Compared to the default row-by-row processing pattern of a normal UDTF, which sometimes is inefficient, vectorized Python UDTFs (user-defined table functions) enable seamless partition-by-partition processing by operating on partitions as pandas DataFrames and returning results as pandas DataFrames or lists of pandas arrays or pandas Series.

In addition, vectorized Python UDTFs allow for easy integration with libraries that operate on pandas DataFrames or pandas arrays.

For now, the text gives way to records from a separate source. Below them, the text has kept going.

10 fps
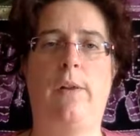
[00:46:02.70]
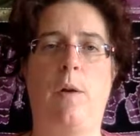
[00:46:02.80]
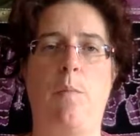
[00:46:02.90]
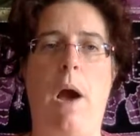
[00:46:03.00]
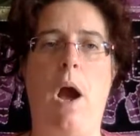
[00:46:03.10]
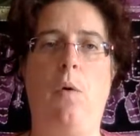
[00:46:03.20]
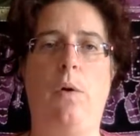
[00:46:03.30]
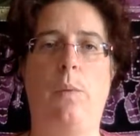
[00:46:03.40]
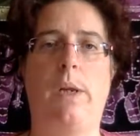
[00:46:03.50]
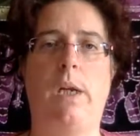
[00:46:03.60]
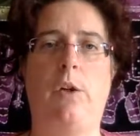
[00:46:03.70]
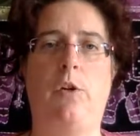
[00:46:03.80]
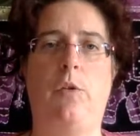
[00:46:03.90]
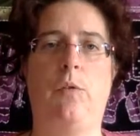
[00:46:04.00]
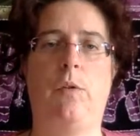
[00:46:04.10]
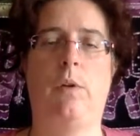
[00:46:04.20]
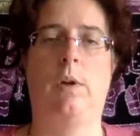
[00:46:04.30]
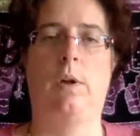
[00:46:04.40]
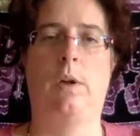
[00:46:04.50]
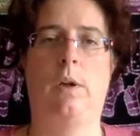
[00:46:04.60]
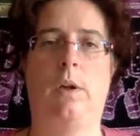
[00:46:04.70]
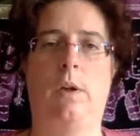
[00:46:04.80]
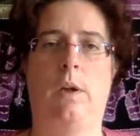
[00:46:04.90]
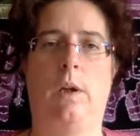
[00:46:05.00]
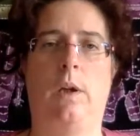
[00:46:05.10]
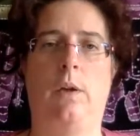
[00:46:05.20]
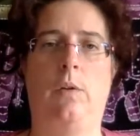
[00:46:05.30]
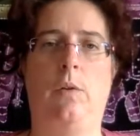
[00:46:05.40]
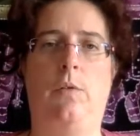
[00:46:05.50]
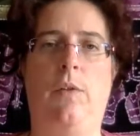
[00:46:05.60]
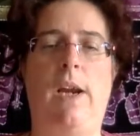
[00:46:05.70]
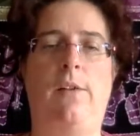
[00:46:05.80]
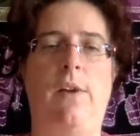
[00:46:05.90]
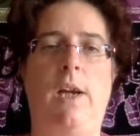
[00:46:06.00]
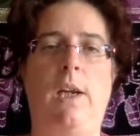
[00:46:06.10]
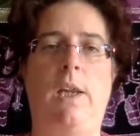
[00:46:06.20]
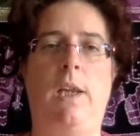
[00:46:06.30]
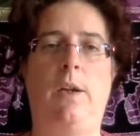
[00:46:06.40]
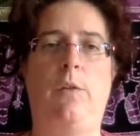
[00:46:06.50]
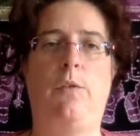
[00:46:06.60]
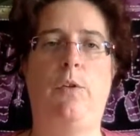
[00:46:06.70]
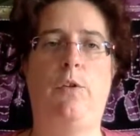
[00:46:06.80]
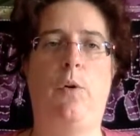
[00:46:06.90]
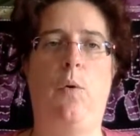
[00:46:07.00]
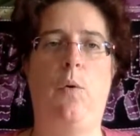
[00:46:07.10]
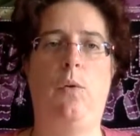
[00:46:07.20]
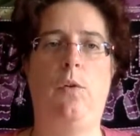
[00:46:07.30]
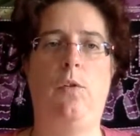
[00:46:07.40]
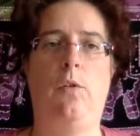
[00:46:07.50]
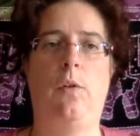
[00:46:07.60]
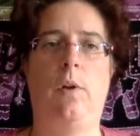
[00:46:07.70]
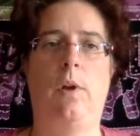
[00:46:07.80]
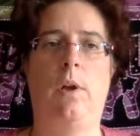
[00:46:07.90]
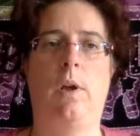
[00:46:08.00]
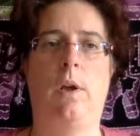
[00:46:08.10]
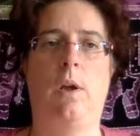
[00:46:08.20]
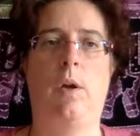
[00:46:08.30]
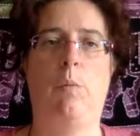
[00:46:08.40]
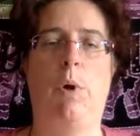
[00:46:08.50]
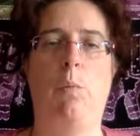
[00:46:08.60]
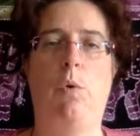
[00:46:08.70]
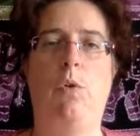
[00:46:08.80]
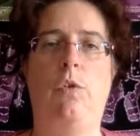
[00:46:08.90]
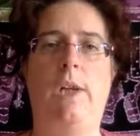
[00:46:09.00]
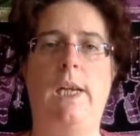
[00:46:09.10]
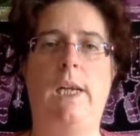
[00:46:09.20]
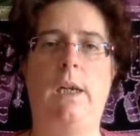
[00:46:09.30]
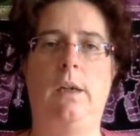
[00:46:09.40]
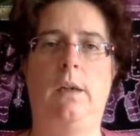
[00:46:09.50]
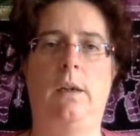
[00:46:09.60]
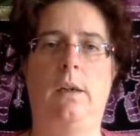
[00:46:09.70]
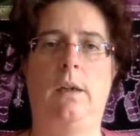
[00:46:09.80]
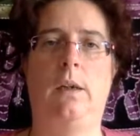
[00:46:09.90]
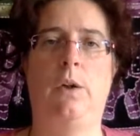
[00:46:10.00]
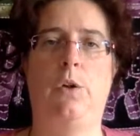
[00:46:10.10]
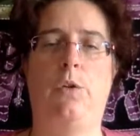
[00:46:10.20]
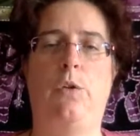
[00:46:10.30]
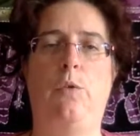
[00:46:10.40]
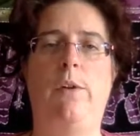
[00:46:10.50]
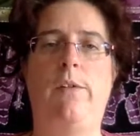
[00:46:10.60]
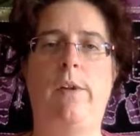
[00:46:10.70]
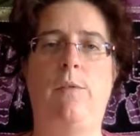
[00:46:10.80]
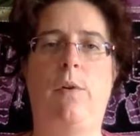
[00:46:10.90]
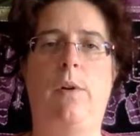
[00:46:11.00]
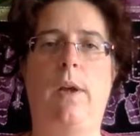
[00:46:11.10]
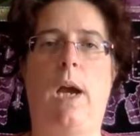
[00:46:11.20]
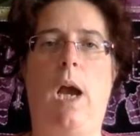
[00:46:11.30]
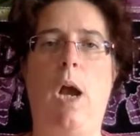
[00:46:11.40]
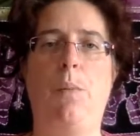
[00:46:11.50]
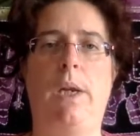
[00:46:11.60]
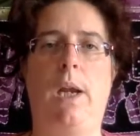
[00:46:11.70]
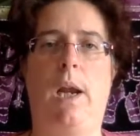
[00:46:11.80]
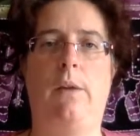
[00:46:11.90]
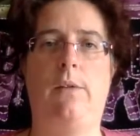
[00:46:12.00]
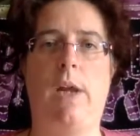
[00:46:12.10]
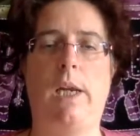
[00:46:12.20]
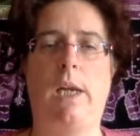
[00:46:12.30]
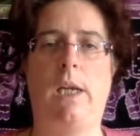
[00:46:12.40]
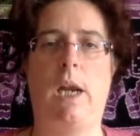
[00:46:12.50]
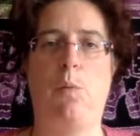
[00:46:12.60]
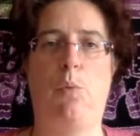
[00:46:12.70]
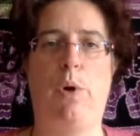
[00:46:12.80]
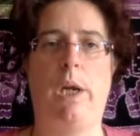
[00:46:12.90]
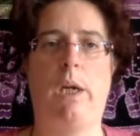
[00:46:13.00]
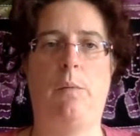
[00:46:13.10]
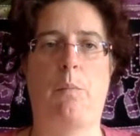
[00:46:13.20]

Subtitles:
and power within you to face anything the future holds, but mostly to receive all the happiness that it can bring.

A vectorized UDTF handler class: - defines an end_partition method that takes in a DataFrame argument and returns a pandas.DataFrame or a tuple of pandas.Series or pandas.arrays where each array is a column. - does NOT define a process method. - optionally defines a handler class with an __init__ method which will be invoked before processing each partition.

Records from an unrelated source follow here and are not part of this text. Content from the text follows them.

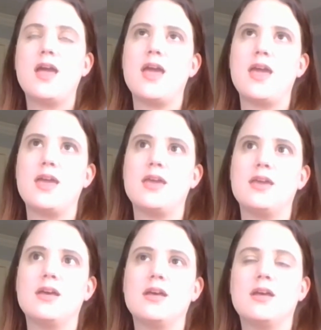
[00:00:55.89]

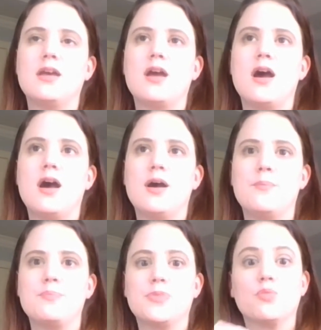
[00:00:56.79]
A
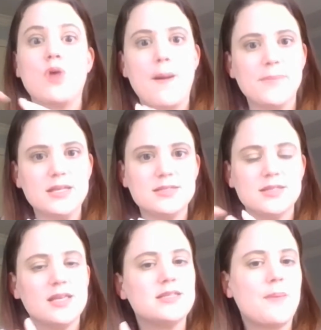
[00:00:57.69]
rhombus
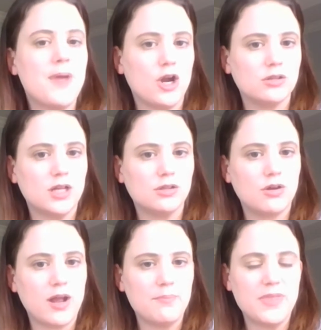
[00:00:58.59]
is a
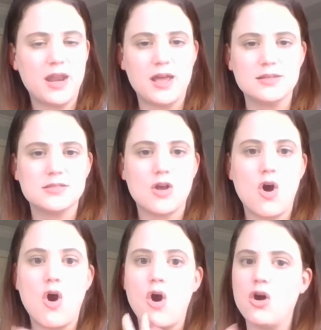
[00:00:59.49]
parallelogram that has
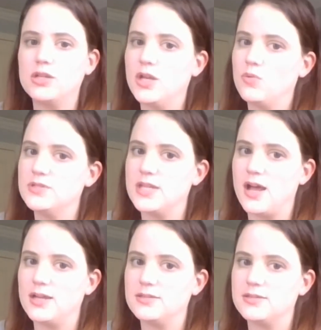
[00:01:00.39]
all equal sides.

You can use udtf(), register() or pandas_udtf() to create a vectorized UDTF by providing appropriate return and input types. If you would like to use register_from_file() to create a vectorized UDTF, you need to explicitly mark the handler method as vectorized using either the decorator @vectorized(input=pandas.DataFrame) or setting <class>.end_partition._sf_vectorized_input = pandas.DataFrame

Note: A vectorized UDTF must be called with ~snowflake.snowpark.Window.partition_by to build the partitions.

Example::

>>> from snowflake.snowpark.types import PandasSeriesType, PandasDataFrameType, IntegerType
>>> class multiply:
...     def __init__(self):
...         self.multiplier = 10
...     def end_partition(self, df):
...         df.col1 = df.col1*self.multiplier
...         df.col2 = df.col2*self.multiplier
...         yield df
>>> multiply_udtf = pandas_udtf(
...     multiply,
...     output_schema=PandasDataFrameType([StringType(), IntegerType(), FloatType()], ["id_", "col1_", "col2_"]),
...     input_types=[PandasDataFrameType([StringType(), IntegerType(), FloatType()])],
...     input_names=['"id"', '"col1"', '"col2"']
... )
>>> df = session.create_dataframe([['x', 3, 35.9],['x', 9, 20.5]], schema=["id", "col1", "col2"])
>>> df.select(multiply_udtf("id", "col1", "col2").over(partition_by=["id"])).sort("col1_").show()
-----------------------------
|"ID_"  |"COL1_"  |"COL2_"  |
-----------------------------
|x      |30       |359.0    |
|x      |90       |205.0    |
-----------------------------

Example:

>>> @pandas_udtf(
... output_schema=PandasDataFrameType([StringType(), IntegerType(), FloatType()], ["id_", "col1_", "col2_"]),
... input_types=[PandasDataFrameType([StringType(), IntegerType(), FloatType()])],
... input_names=['"id"', '"col1"', '"col2"']
... )
... class _multiply:
...     def __init__(self):
...         self.multiplier = 10
...     def end_partition(self, df):
...         df.col1 = df.col1*self.multiplier
...         df.col2 = df.col2*self.multiplier
...         yield df
>>> df.select(multiply_udtf("id", "col1", "col2").over(partition_by=["id"])).sort("col1_").show()
-----------------------------
|"ID_"  |"COL1_"  |"COL2_"  |
-----------------------------
|x      |30       |359.0    |
|x      |90       |205.0    |
-----------------------------